Wizz has ordered 47 XLRs and will be among the first operators of the plane, after British Airways’ sister companies Iberia and Aer Lingus.
Both plan to deploy the plane on transatlantic services, which Wizz will not be doing, instead focusing on routes that could link Western Europe with India.
Jozsef Varadi, the chief executive, said: “We believe this is an aircraft which will extend the ultra-low-cost airline proposition from short or medium-haul to even a longer haul.
“We don’t have the objective of flying this aircraft over the Atlantic.
“You will have seen that happening over the last 10 years in many cases, [aircraft] trying to fly between the UK and the United States, we’re not going to do that. So please don’t expect us to fly to New York or Boston or whatever.

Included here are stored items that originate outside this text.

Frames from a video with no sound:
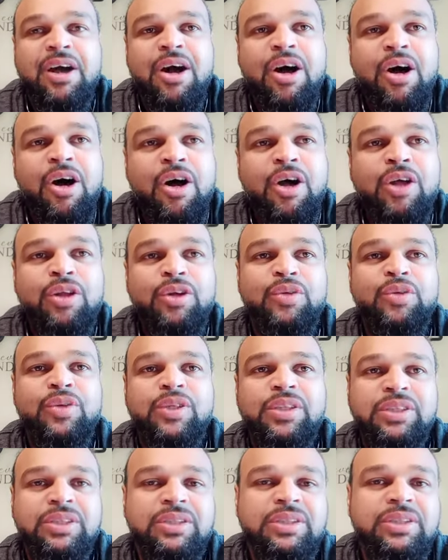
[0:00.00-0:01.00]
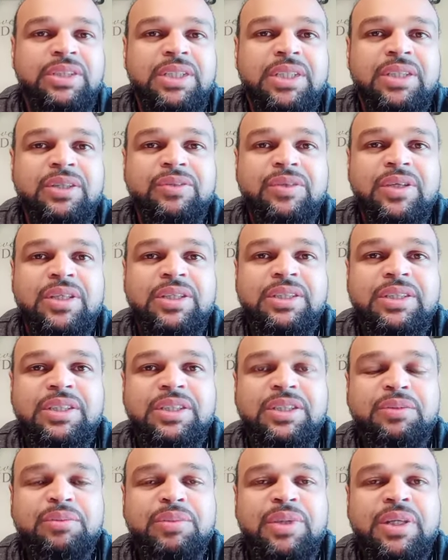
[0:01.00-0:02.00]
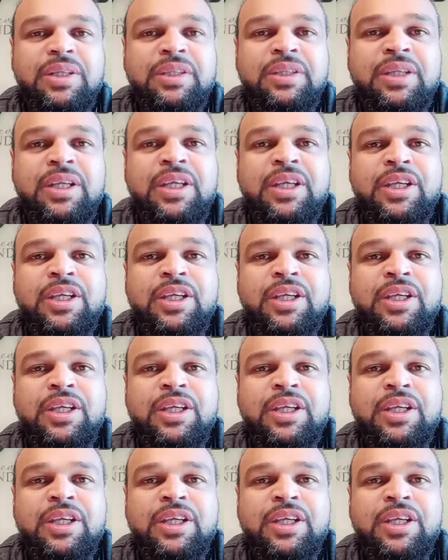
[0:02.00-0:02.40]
all questions that arise in your mind.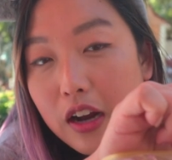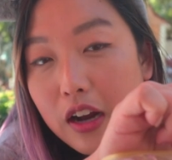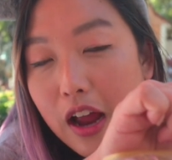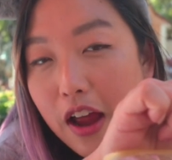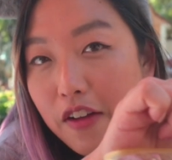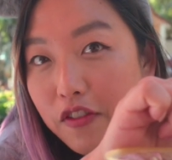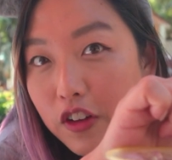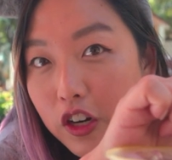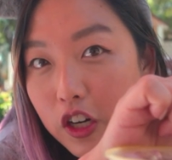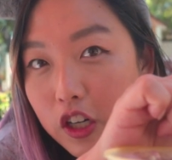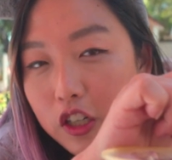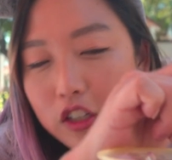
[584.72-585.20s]

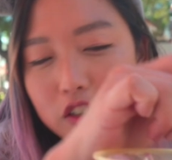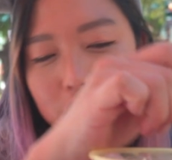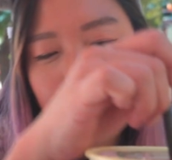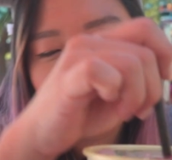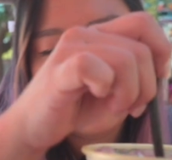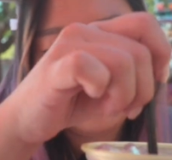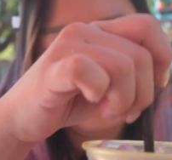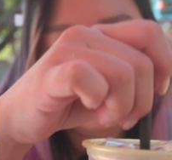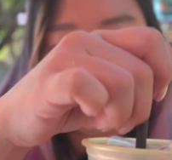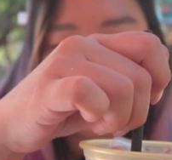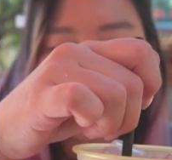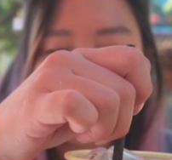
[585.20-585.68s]
ever.
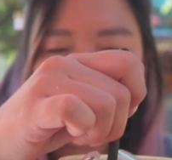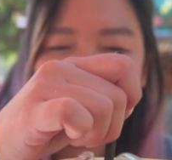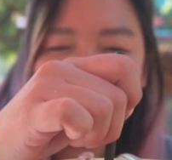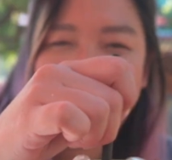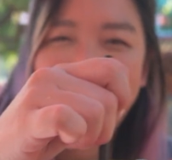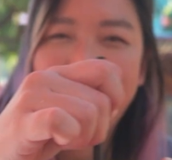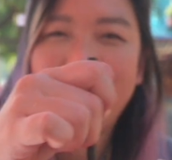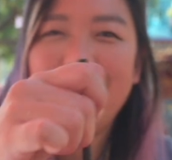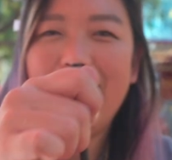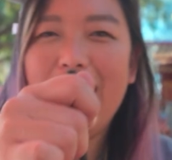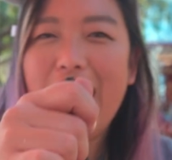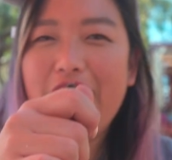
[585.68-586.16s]

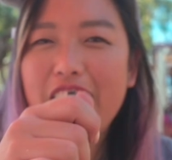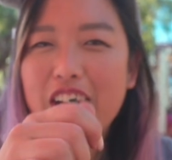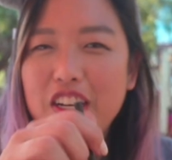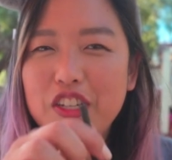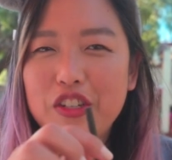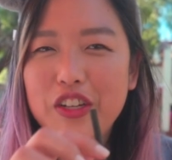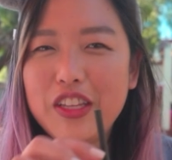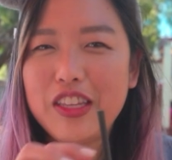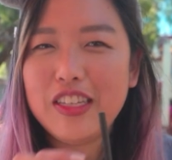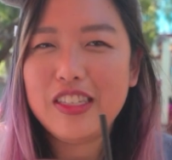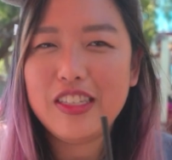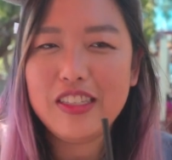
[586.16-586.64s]
I can
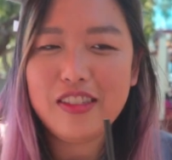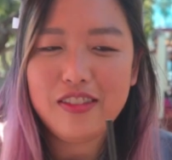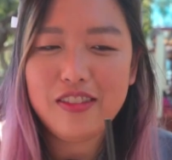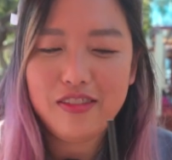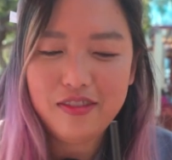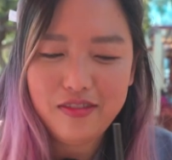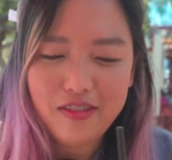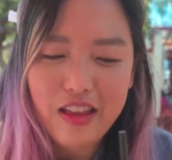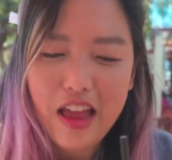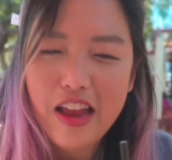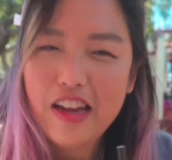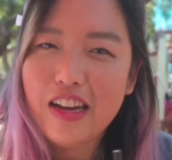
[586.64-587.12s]
drink this
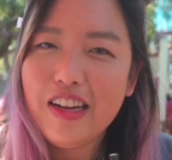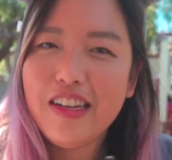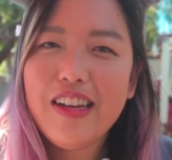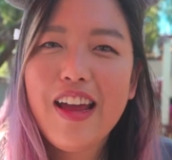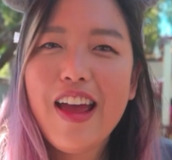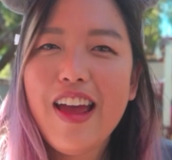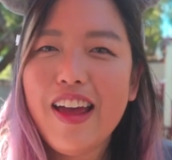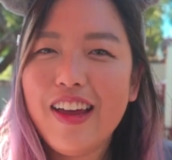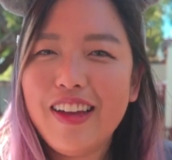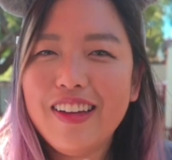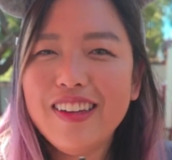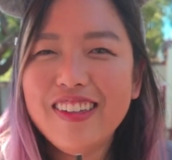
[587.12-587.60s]
any
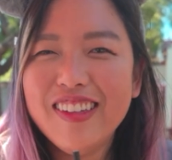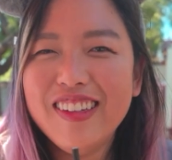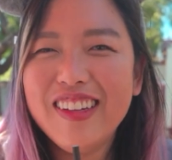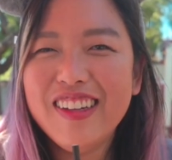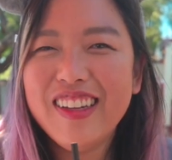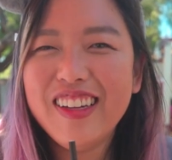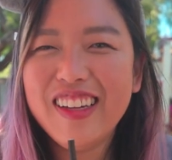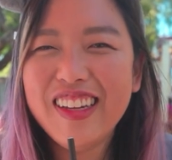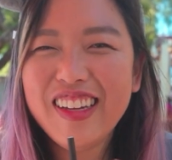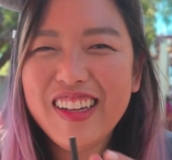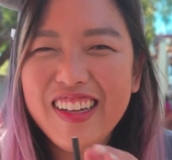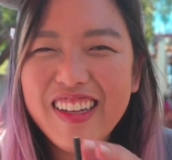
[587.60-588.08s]
day.
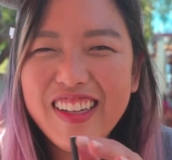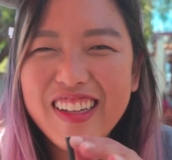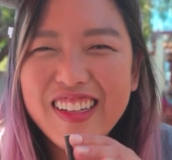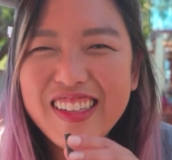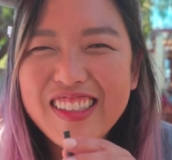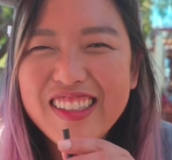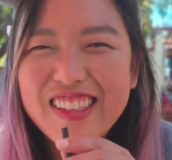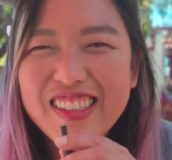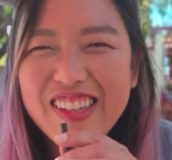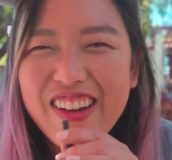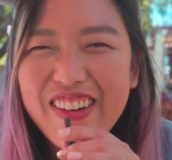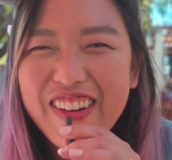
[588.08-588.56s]

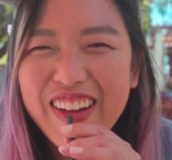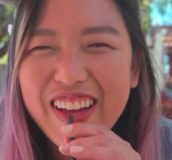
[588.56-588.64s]
So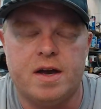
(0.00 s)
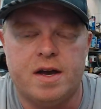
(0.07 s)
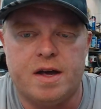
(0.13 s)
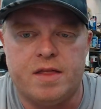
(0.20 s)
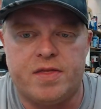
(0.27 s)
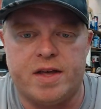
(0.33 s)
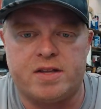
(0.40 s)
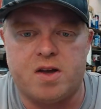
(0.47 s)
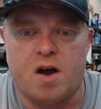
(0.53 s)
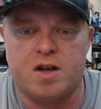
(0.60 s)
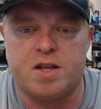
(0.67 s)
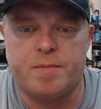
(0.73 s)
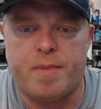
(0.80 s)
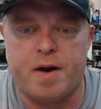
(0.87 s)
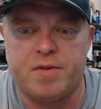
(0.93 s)
they talked
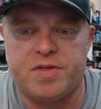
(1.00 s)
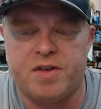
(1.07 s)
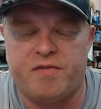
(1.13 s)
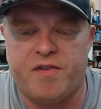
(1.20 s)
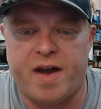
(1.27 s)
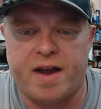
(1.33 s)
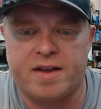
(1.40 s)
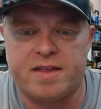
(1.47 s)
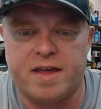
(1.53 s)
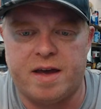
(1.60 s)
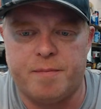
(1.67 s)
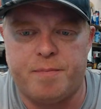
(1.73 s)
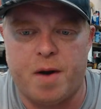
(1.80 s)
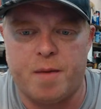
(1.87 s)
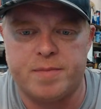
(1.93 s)
about the fact
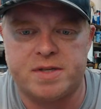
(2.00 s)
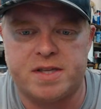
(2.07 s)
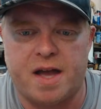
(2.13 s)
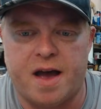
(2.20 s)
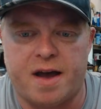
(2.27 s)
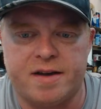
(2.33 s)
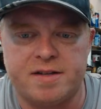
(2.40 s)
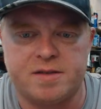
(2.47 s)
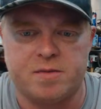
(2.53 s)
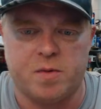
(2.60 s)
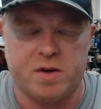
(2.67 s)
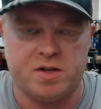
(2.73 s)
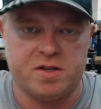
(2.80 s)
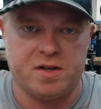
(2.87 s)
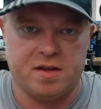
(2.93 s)
that bump stocks,
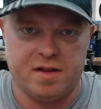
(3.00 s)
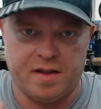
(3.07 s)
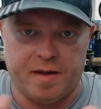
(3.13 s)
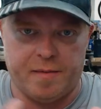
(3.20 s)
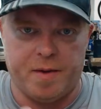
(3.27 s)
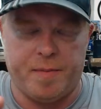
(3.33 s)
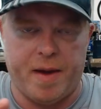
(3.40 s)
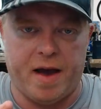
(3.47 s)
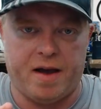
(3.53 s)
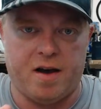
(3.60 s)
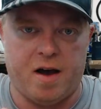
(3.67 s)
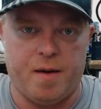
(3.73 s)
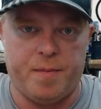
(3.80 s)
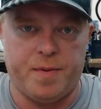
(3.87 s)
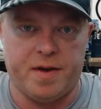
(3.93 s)
which, let me back
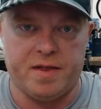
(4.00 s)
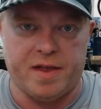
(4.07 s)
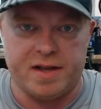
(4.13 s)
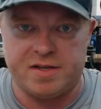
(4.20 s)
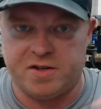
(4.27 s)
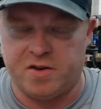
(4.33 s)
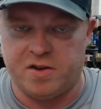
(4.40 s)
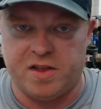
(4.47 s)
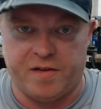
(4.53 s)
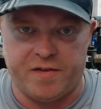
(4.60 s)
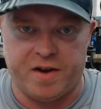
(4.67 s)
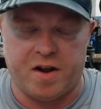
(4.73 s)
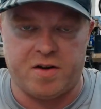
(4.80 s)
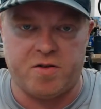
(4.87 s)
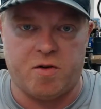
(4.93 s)
up, unless you're
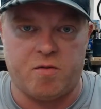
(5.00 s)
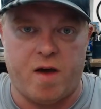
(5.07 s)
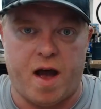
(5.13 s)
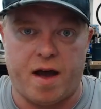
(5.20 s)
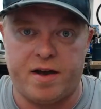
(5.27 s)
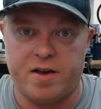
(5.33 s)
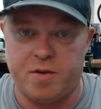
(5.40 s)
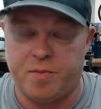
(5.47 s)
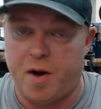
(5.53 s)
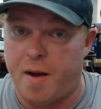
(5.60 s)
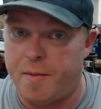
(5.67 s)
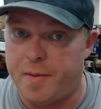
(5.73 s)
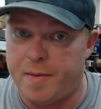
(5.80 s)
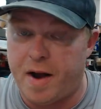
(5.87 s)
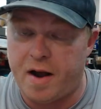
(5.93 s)
living under a rock, you
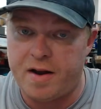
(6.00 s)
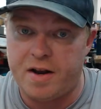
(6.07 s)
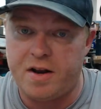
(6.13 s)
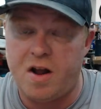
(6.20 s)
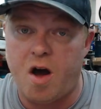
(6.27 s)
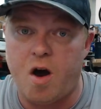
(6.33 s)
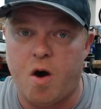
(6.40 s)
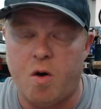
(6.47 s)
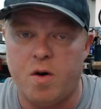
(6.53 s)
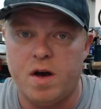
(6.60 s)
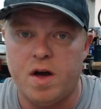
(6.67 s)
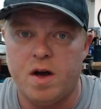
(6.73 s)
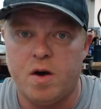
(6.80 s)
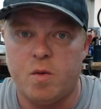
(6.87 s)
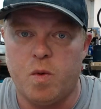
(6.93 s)
probably already know,
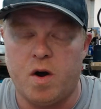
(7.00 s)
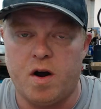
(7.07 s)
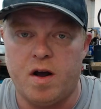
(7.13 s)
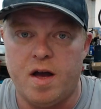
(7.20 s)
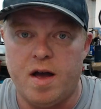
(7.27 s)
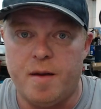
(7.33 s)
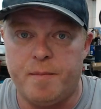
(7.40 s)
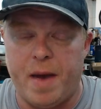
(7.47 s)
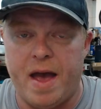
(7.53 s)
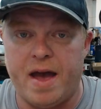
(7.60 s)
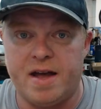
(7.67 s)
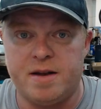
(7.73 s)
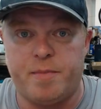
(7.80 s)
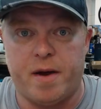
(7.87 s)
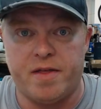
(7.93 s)
were
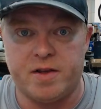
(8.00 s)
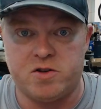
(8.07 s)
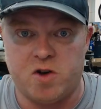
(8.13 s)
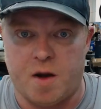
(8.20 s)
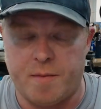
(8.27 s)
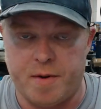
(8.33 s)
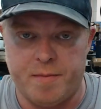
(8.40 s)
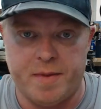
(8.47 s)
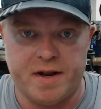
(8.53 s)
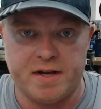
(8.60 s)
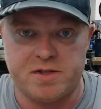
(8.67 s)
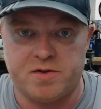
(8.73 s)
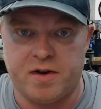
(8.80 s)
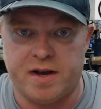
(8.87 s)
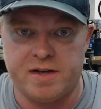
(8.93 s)
banned by the Trump
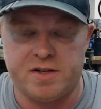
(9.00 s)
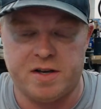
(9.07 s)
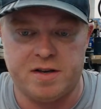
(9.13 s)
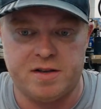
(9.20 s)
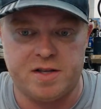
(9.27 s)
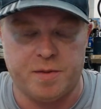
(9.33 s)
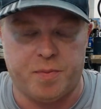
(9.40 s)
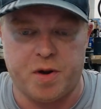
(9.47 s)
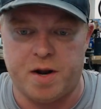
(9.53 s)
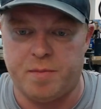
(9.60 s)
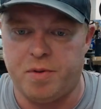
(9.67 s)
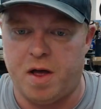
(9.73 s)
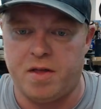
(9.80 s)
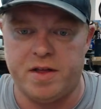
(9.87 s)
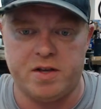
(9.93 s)
administration. To put it
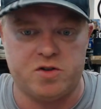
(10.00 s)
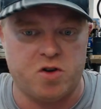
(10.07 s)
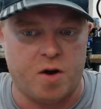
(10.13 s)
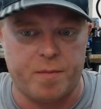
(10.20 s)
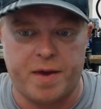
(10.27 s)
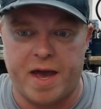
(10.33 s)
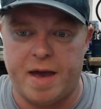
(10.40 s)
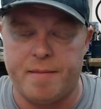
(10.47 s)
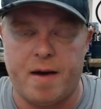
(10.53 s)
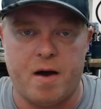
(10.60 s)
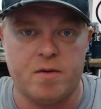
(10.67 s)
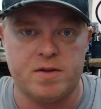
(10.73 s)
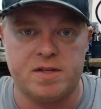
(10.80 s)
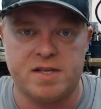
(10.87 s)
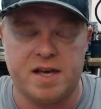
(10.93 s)
bluntly, Trump came out
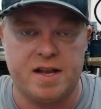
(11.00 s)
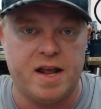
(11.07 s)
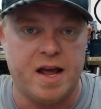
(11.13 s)
and said,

We are just not set for that.”
When asked about the decision to omit reclining seats, Mr Varadi said it was to help Wizz stick to its “low-cost principles”.
He said: “Having a reclining seat is a maintenance event, and it is costly so we try to avoid it.”
The new jet, the farthest-ranging model in Airbus’s narrowbody A320 family with a range of 8,700km, will provide airlines with an advantage over the rival 737 Max model from Boeing.
It will also deliver a 30pc reduction in carbon output compared with aircraft like the Boeing 757 and 767, the last models to offer a comparable combination of seats and range.